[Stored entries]
+++++

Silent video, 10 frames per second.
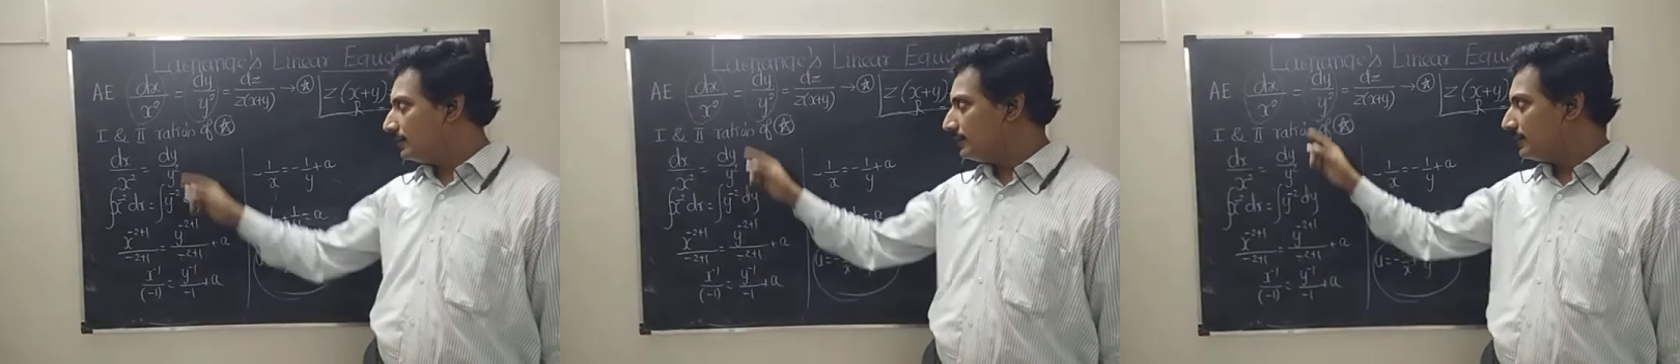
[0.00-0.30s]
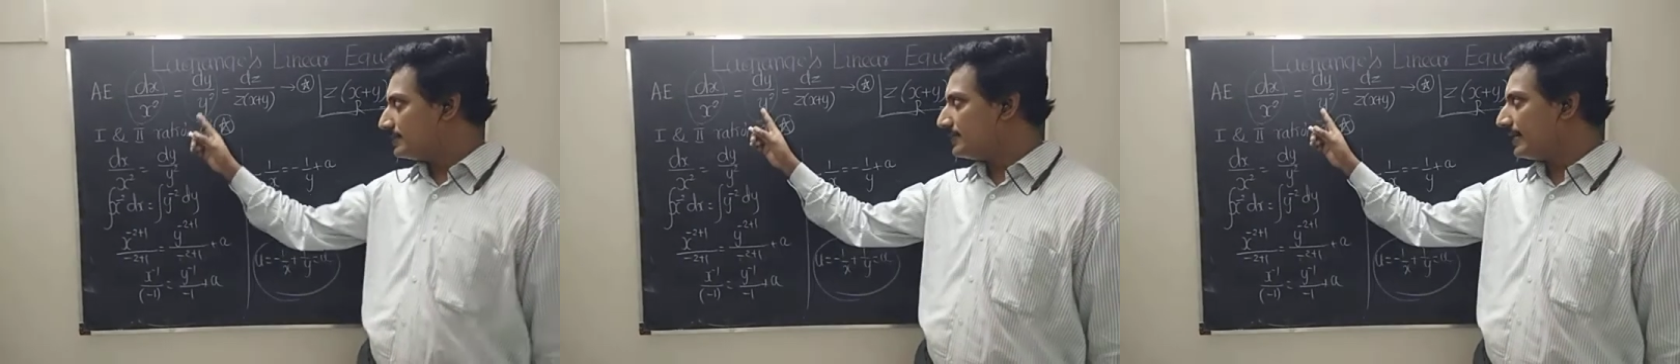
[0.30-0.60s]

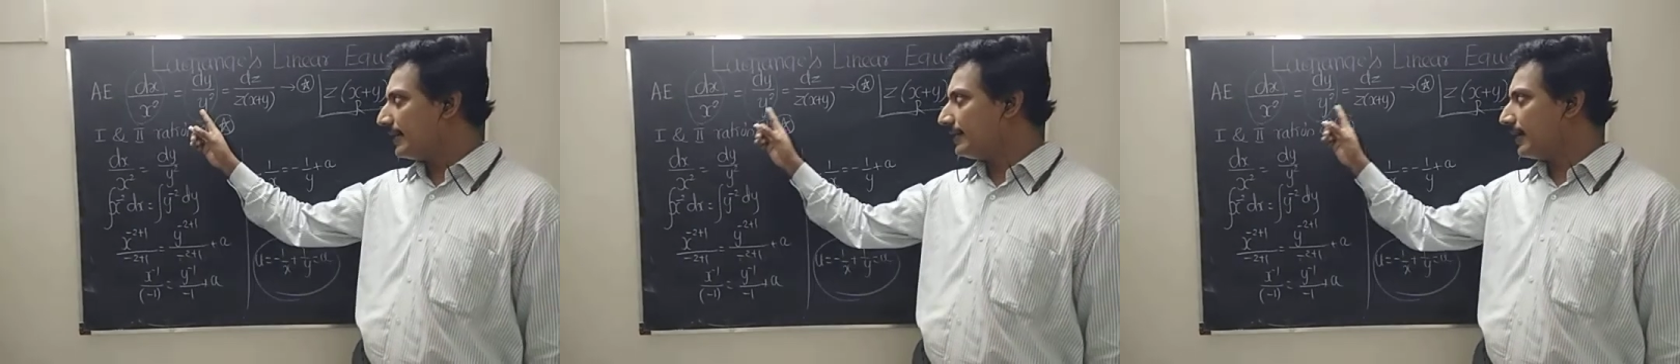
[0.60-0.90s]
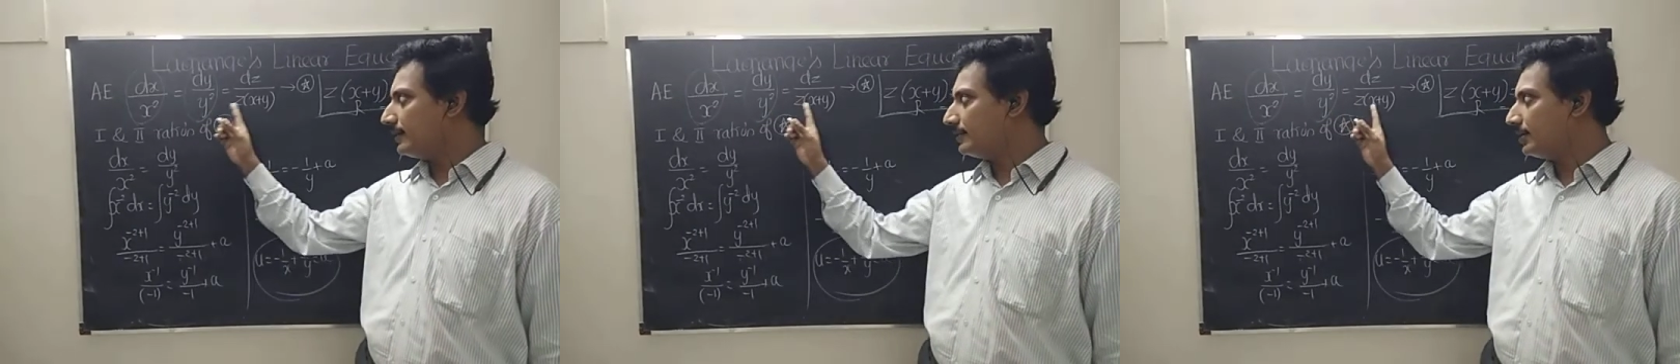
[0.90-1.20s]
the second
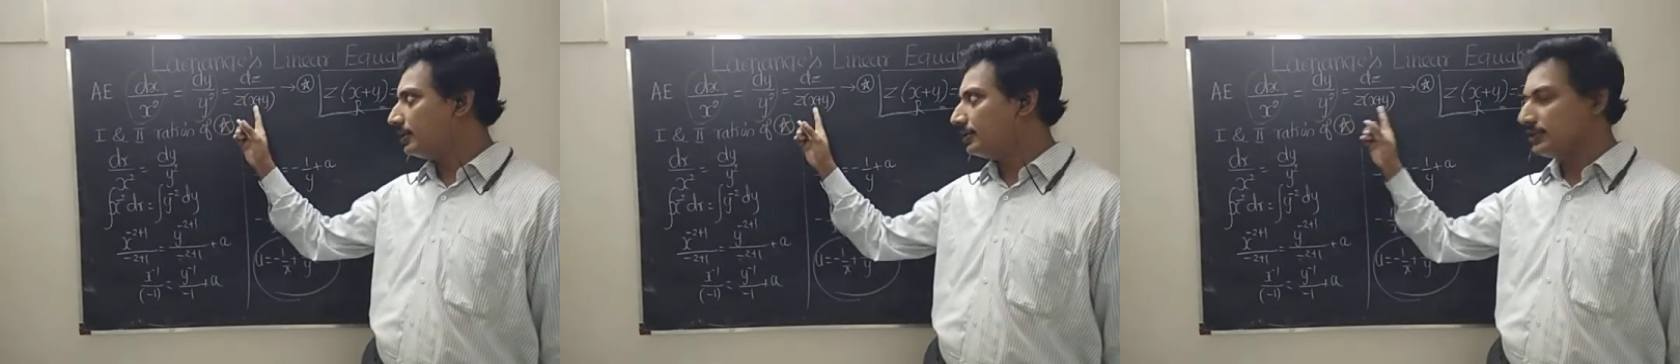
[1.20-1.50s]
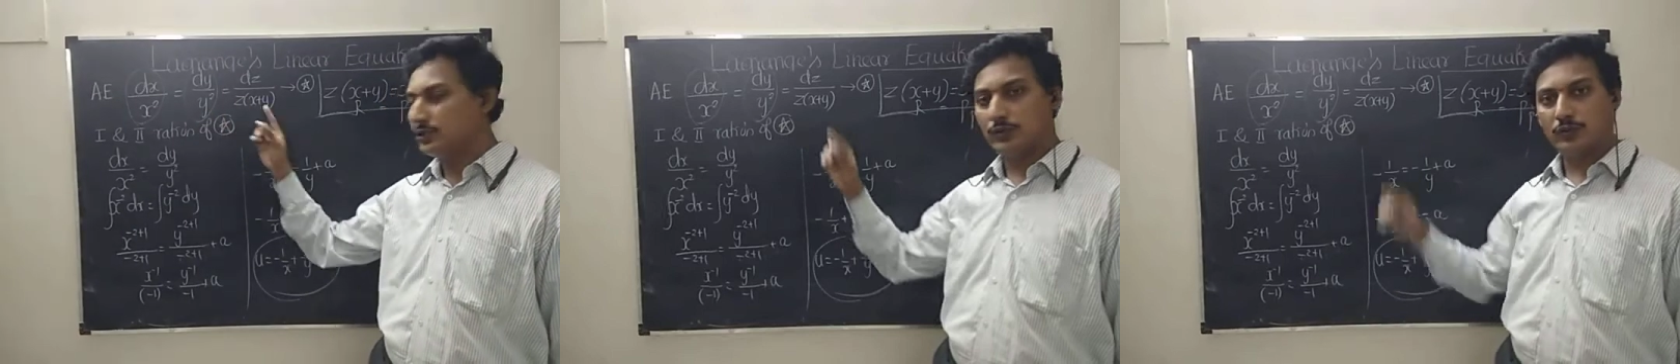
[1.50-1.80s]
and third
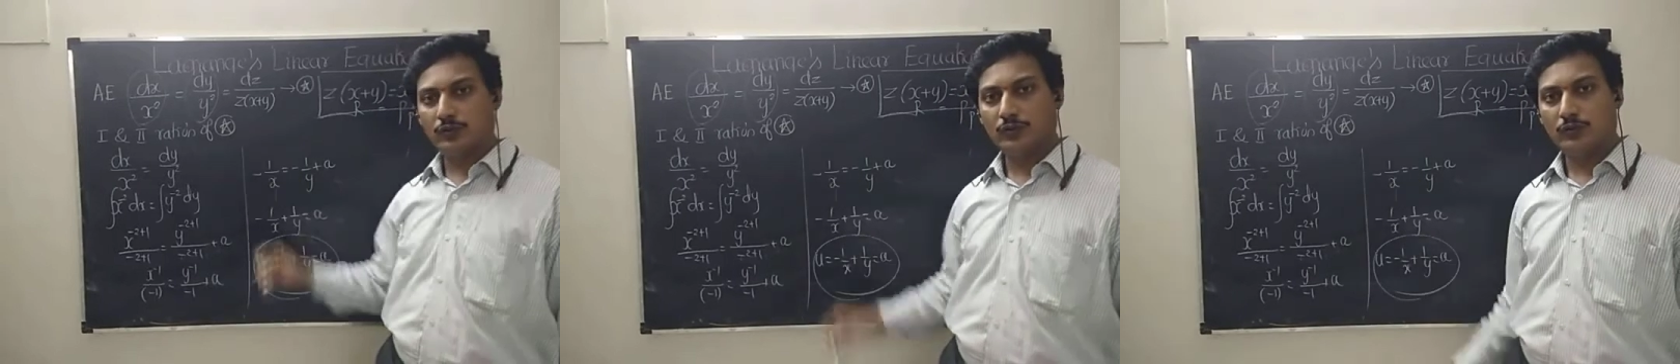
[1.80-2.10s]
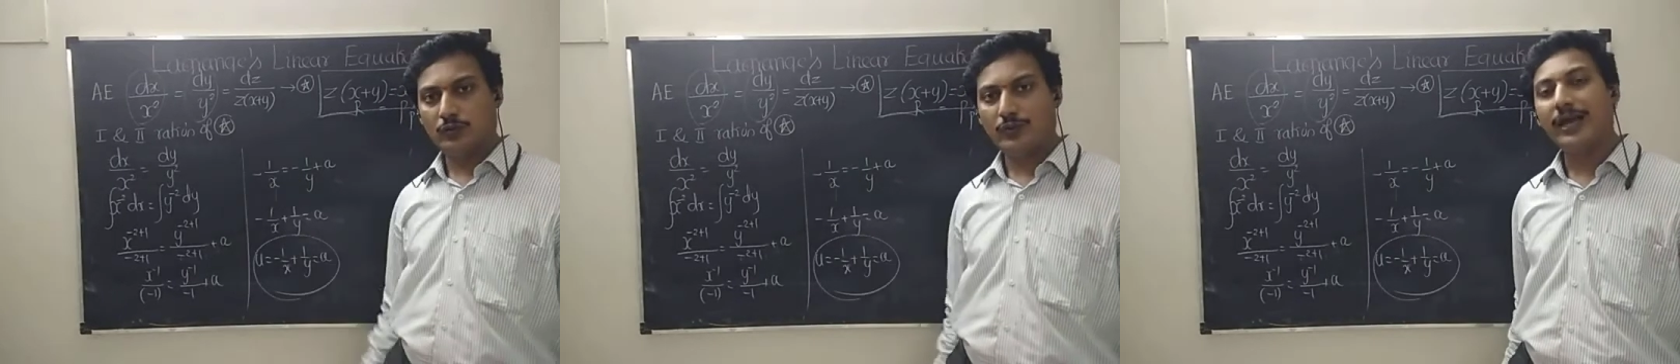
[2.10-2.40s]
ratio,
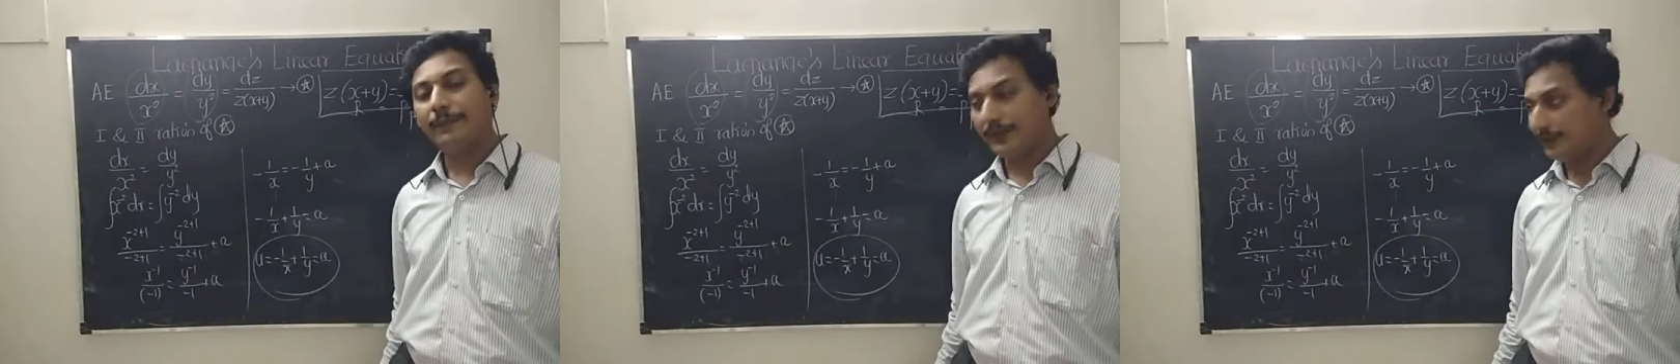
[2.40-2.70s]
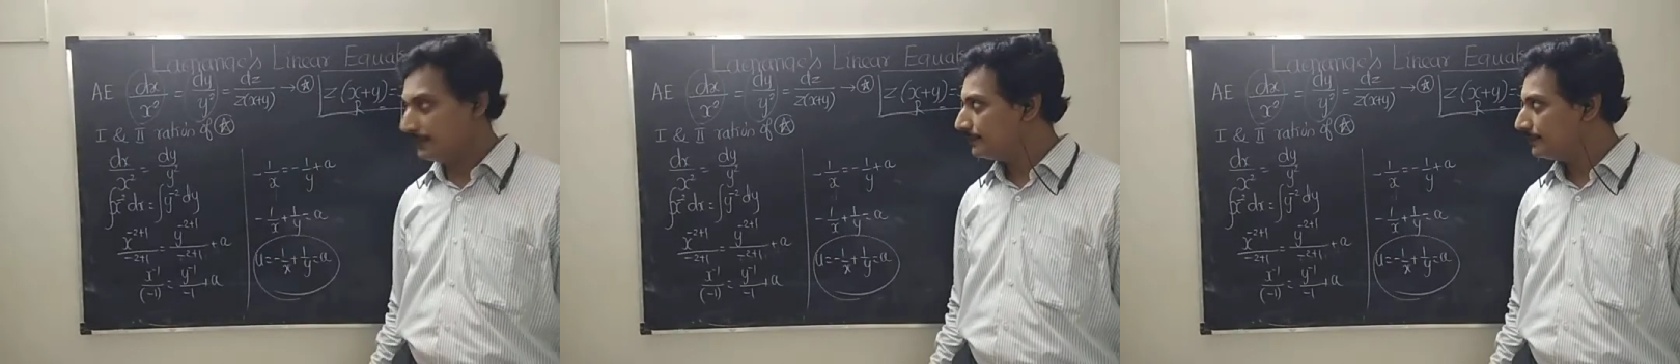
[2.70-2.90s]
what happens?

+++++

Write all the entries again word for word, minus the pictures.

> [OUTPUT FOR THIS TASK]:
Silent video, 10 frames per second.
[0.00-0.30s]
[0.30-0.60s]

[0.60-0.90s]
[0.90-1.20s]
the second
[1.20-1.50s]
[1.50-1.80s]
and third
[1.80-2.10s]
[2.10-2.40s]
ratio,
[2.40-2.70s]
[2.70-2.90s]
what happens?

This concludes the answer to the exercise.